Hastaneye kabul sözleşmesinin kurulması için herhangi bir şekil şartına uyulması zorunluluğu bulunmamaktadır; hatta bu sözleşmenin zımnî irade açıklaması ile kurulması dahi mümkündür. Bu şekilde hastaneye (hasta) kabul sözleşmesi adı altında, birden fazla edimi içeren, karma yapıda ve nitelikte bir sözleşme ilişkisinin kurulması söz konusudur. Bu sözleşme, özel hastane sahibi/işleticisinin, ayrıca bir tedavi yükümünü üstlenmiş bulunup bulunmamasına göre, tam (bölünmemiş) ya da kısmî (bölünmüş) hastaneye kabul sözleşmesi görünümünde kurulmuş olabilir. Özellikle, tam hastaneye kabul sözleşmelerinde, hastane işleticisinin hastaya karşı; hastalığın teşhis ve tedavisi için gerekli tıbbî hizmetlerin verilmesi edimi başta olmak üzere, hastane bakımının sağlanması, hastanenin organizasyonu ve işleyişini gerçekleştirme yükümleri asli edim yükümleri olarak ortaya çıkmaktadır. (Hakeri, H.: Hastane Yönetiminin Sorumluluğu, Sağlık Hukuku Kurultayı, Ankara Barosu Yayınları 2009, 2. Baskı, s.163; Canbolat, s. 160; Er, s. 69 vd.; Özsunay, E.: Hekim ve Hastanenin Sorumluluğu, A’dan Z’ye Sağlık Hukuku Sempozyum Notları, İstanbul Barosu Yayınları 2007, s. 93; Demir, M.: Hekimin Hukuksal Sorumluluğunun Kaynakları ve Özel Hastane-Kamu Hastanesi Ayrımı, Prof. Dr. Ali Naim İnan’a Armağan, Ankara 2009, s. 276; Kıcalıoğlu, M.: Yargı Kararları Işığında Doktorun (Hekimin) Tıbbi Müdahaleden Doğan Hukuki Sorumluluğu, Terazi Aylık Hukuk Dergisi, Yıl:1, Sayı:4, Aralık Ankara 2006, s. 23 vd.; Akkanat, H.: Hastaneye Kabul Sözleşmesinin Görünüm Tarzları ve Sorumluluk Düzeni, Prof. Dr.Özer Seliçi’ye Armağan, Ankara 2006, s. 25 vd; Tandoğan, H.: Borçlar Hukuku Özel Borç İlişkileri, C.I/1, 4. Bası, Ankara 1985, s. 71; Cevdet, Y.: Türk Borçlar Hukuku Özel Hükümler, 6. Baskı, İstanbul 2002, s. 22).

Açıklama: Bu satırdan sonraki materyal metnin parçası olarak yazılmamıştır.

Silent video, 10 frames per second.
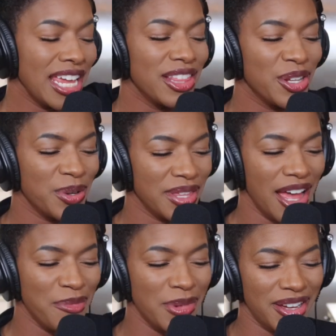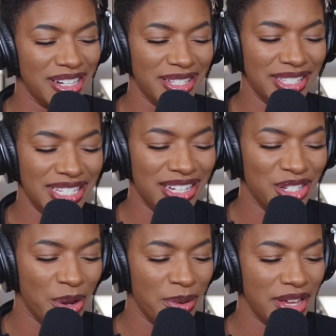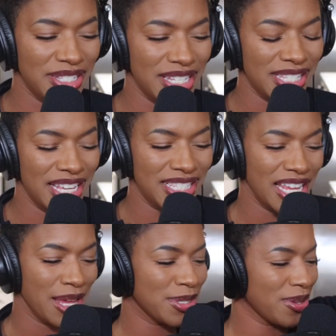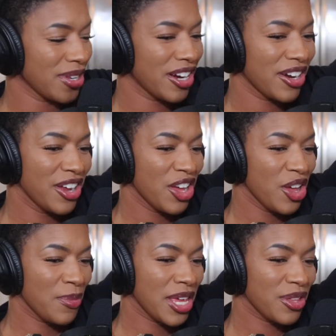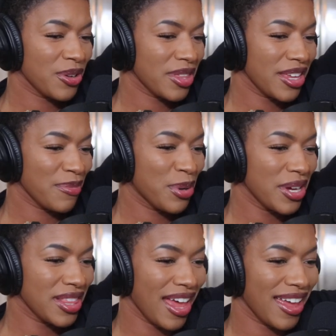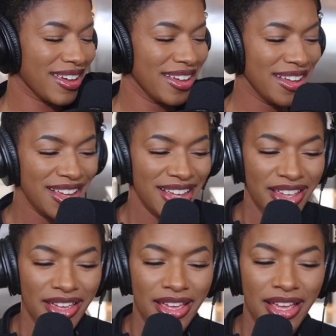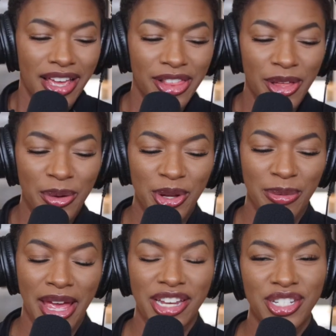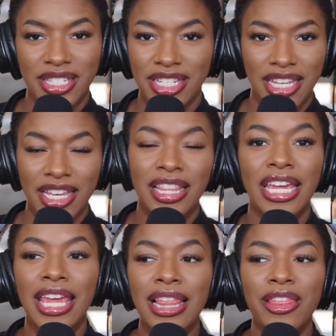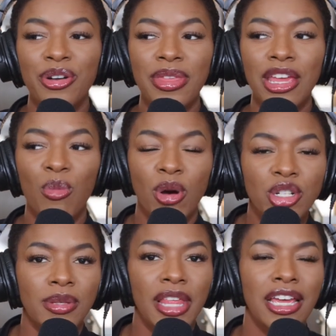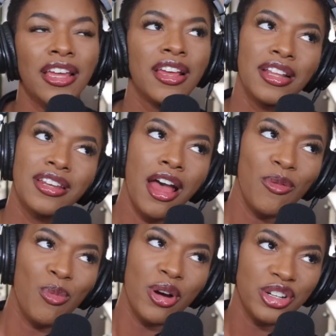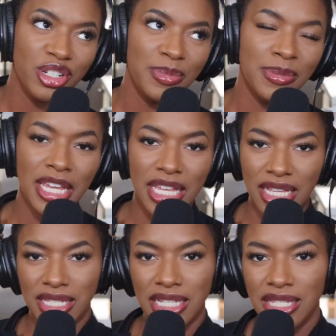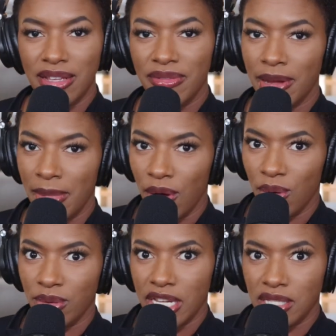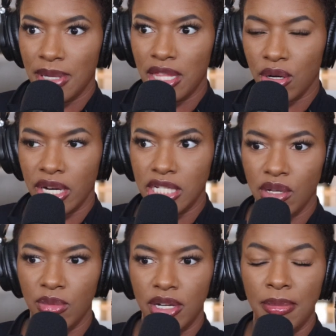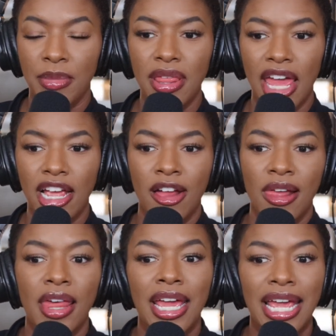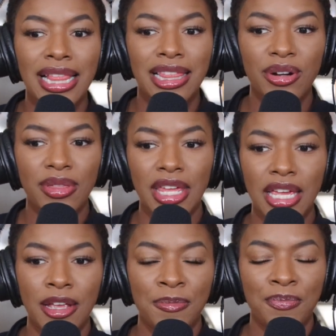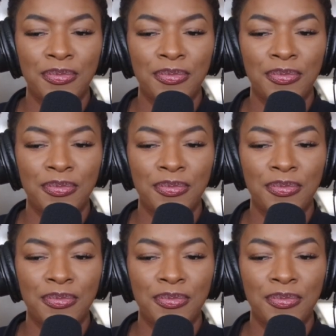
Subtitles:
I'm not gonna show it because his name is on here. But he literally put like, hello, your majesty. Like he literally not worships me in the sense of like my old SP, the crazy one, but like he literally,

Hastaneye kabul sözleşmesi günümüzde gerek Alman ve İsviçre hukukunda gerekse Türk hukukunda “karma sözleşme” olarak kabul edilmektedirler. Ancak uygulamada getirilen çözümlerde farklılıklar görülmektedir. Örneğin, Alman hukukunda kabul sözleşmesinin çeşidi ne olursa olsun, hizmet sözleşmesi hükümleri uygulanır. İsviçre hukukunda, hasta ile özel hastane arasındaki ilişki, aynen serbest çalışan bir hekim ile hasta arasındaki hukukî ilişkide olduğu gibi, “vekâlet” olarak nitelenmektedir.

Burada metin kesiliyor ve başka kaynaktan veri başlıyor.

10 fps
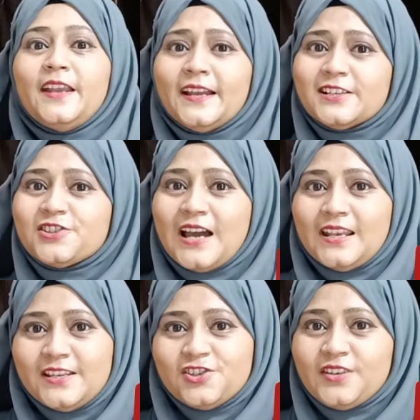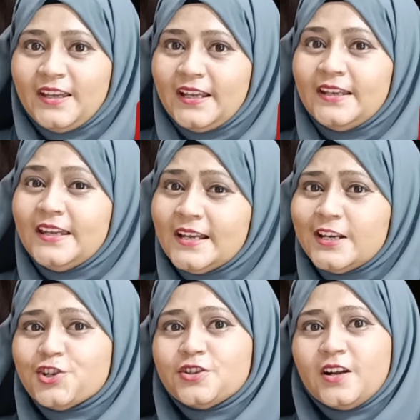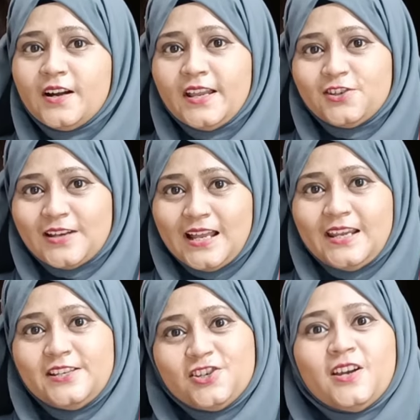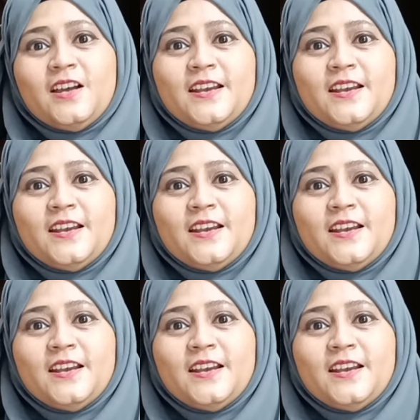take a challenge, take an English learning challenge.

Türk hukukunda ise, hastaneye kabul sözleşmesinin, asıl edimini oluşturan tıbbî tedavi ediminin ait olduğu tip, yani vekâlet sözleşmesi hükümlerine tabi tutulması, ancak diğer yükümlülüklere ilişkin tipik sözleşme hükümlerinin de niteliklerine uygun düştüğü oranda kıyasen uygulanmasının amaca elverişli olacağı belirtilmiştir. (Er, s. 70,71).


Hastane işleticisinin “hastane bakımı” kavramı içinde yer alan edimleri konusunda her hâl ve şart için geçerli olabilecek kesin bir sayma yapma imkânı bulunmamaktadır. Ancak, sözleşmede açıkça kararlaştırılmamış olsa bile hastanın sağlık durumu, hastalığın tipi ve ağırlığına göre dürüstlük ilkesinin zorunlu kıldığı bütün tedbirleri almak zorundadır. Aksi takdirde, gerekli testler yapılmadan hastalığın teşhisine gidilmesi, kan grubu tespitinde hata yapılması, cerrahi müdahalede kullanılan araç ve gereçlerin bozuk olması, ameliyatı takiben kullanılan kompresin gereğinden fazla sıcak olması ve yanıklara yol açması, ruh hastasının kontrol edilmemesi nedeniyle intiharı, yangına karşı gerekli tedbirlerin alınmaması, bozuk yiyecek verilmesi yüzünden zehirlenmelere yol açılması, yeterli ısıtma yapılmadığı için hastalığın ağırlaşması veya yeni hastalığa sebebiyet verilmesi gibi hâllerde hastane işleticisi oluşan zararı tazmin etmek zorundadır. Bunun dışında hastane yönetiminin somut organizasyon yükümlülükleri de bulunmaktadır. Öncelikle hekim dâhil bütün sağlık personelinin seçimi, denetlenmesi ve organizasyonuna ilişkin görevler, gereği gibi yerine getirilmelidir. Örneğin, bir görevin uzmanı olmayan bir kişiye verilmesi hâlinde organizasyon kusuru söz konusudur ve yönetimin tazminat sorumluluğu söz konusu olur. (Hakeri, s.166; Hatırnaz Erol, G.: Özel Hastanelerin Hukuki Sorumluluğu ve Hasta Hakları, 2.Baskı, Ankara 2009, s.58-59).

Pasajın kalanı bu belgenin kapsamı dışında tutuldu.